Task description: The answer must consist solely of the lines from the line with "[0:01.80-0:02.50]" to the final line of the data below, reproduced exactly, pictures omitted.

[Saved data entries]
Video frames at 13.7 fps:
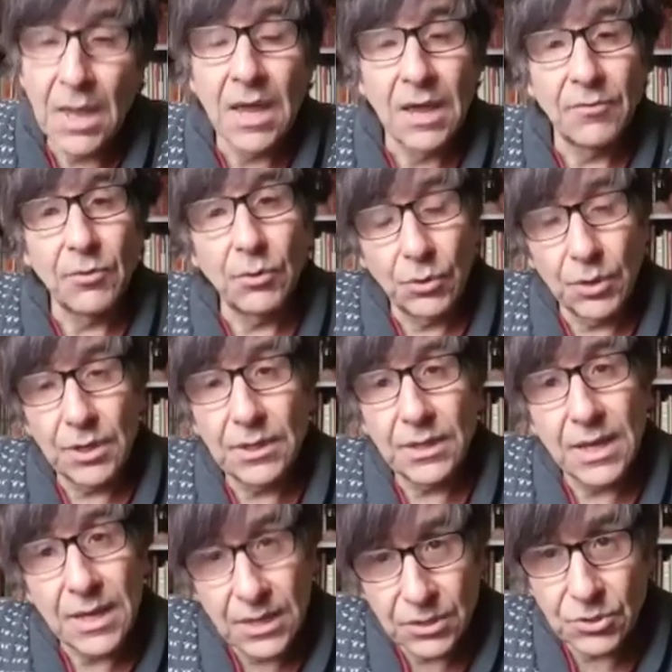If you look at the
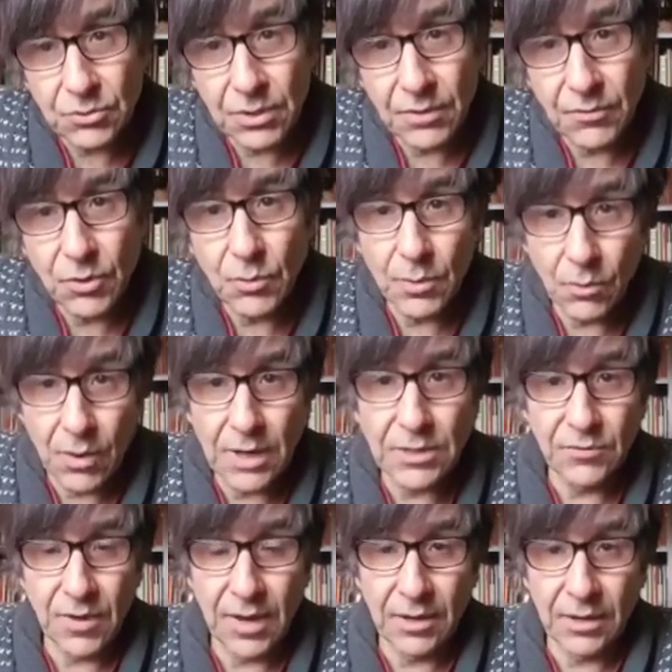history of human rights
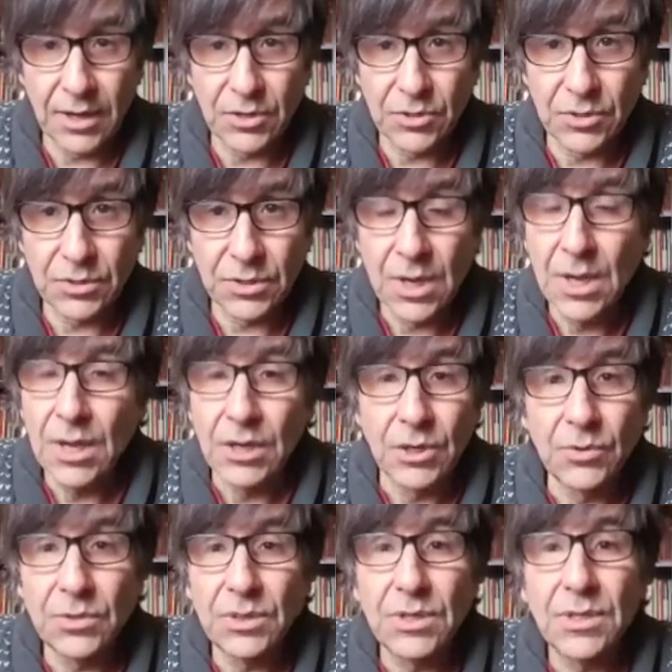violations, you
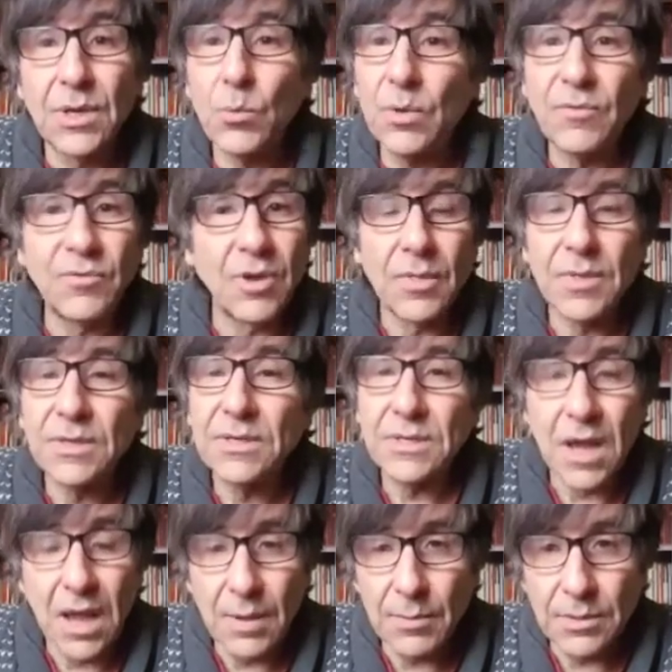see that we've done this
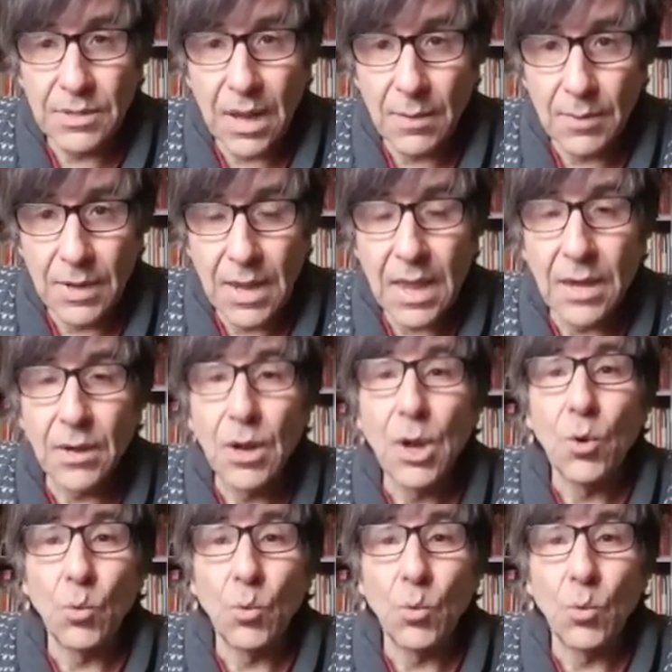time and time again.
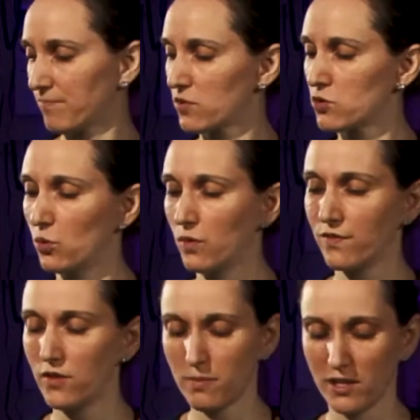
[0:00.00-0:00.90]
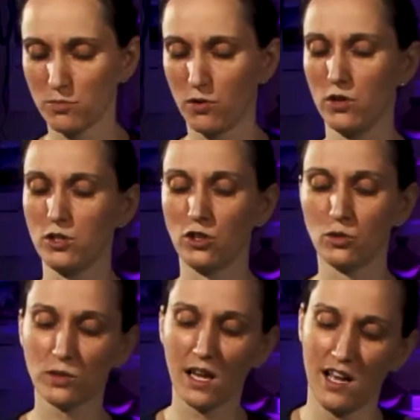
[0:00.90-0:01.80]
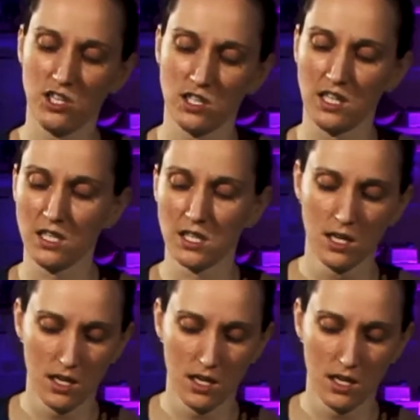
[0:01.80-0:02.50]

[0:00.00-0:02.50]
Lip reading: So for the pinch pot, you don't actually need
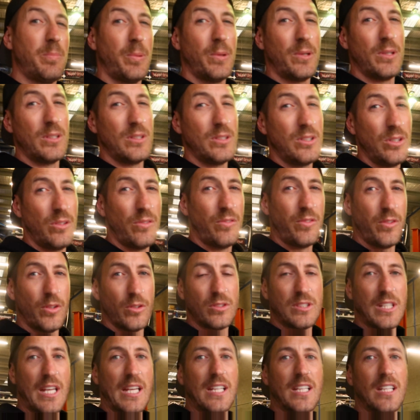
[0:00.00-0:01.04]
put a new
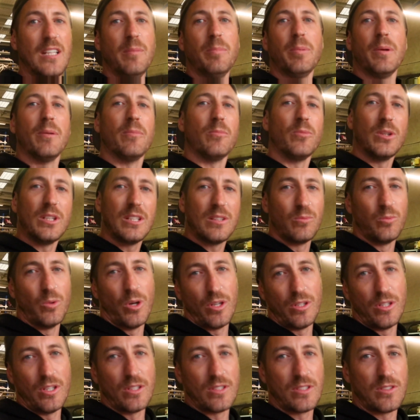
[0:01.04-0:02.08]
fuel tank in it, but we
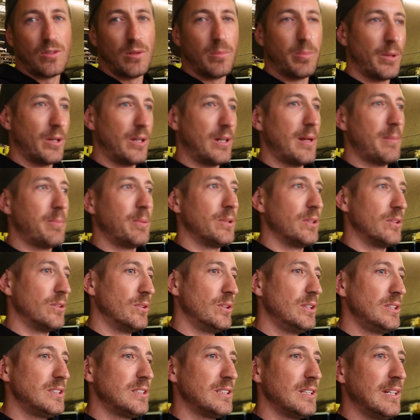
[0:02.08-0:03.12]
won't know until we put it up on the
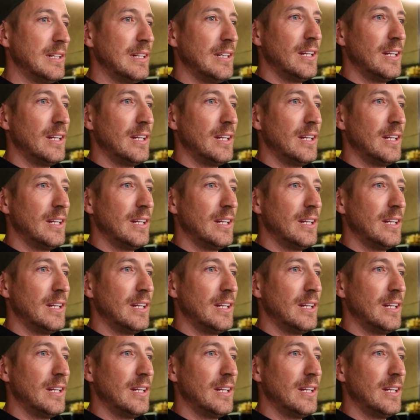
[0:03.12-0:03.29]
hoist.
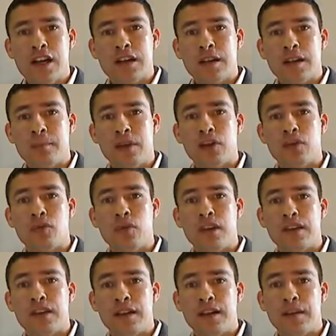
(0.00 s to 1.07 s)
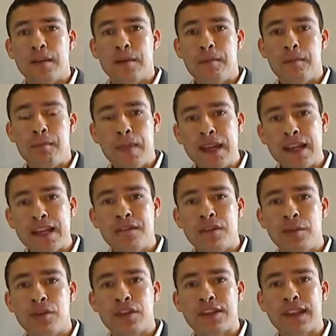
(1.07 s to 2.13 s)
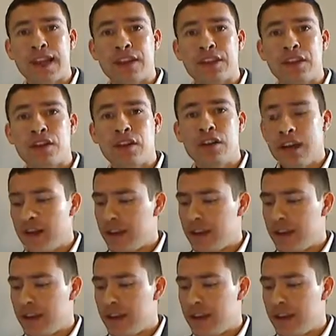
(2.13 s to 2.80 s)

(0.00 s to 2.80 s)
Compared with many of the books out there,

Solution for this exercise:
[0:01.80-0:02.50]

[0:00.00-0:02.50]
Lip reading: So for the pinch pot, you don't actually need
[0:00.00-0:01.04]
put a new
[0:01.04-0:02.08]
fuel tank in it, but we
[0:02.08-0:03.12]
won't know until we put it up on the
[0:03.12-0:03.29]
hoist.
(0.00 s to 1.07 s)
(1.07 s to 2.13 s)
(2.13 s to 2.80 s)

(0.00 s to 2.80 s)
Compared with many of the books out there,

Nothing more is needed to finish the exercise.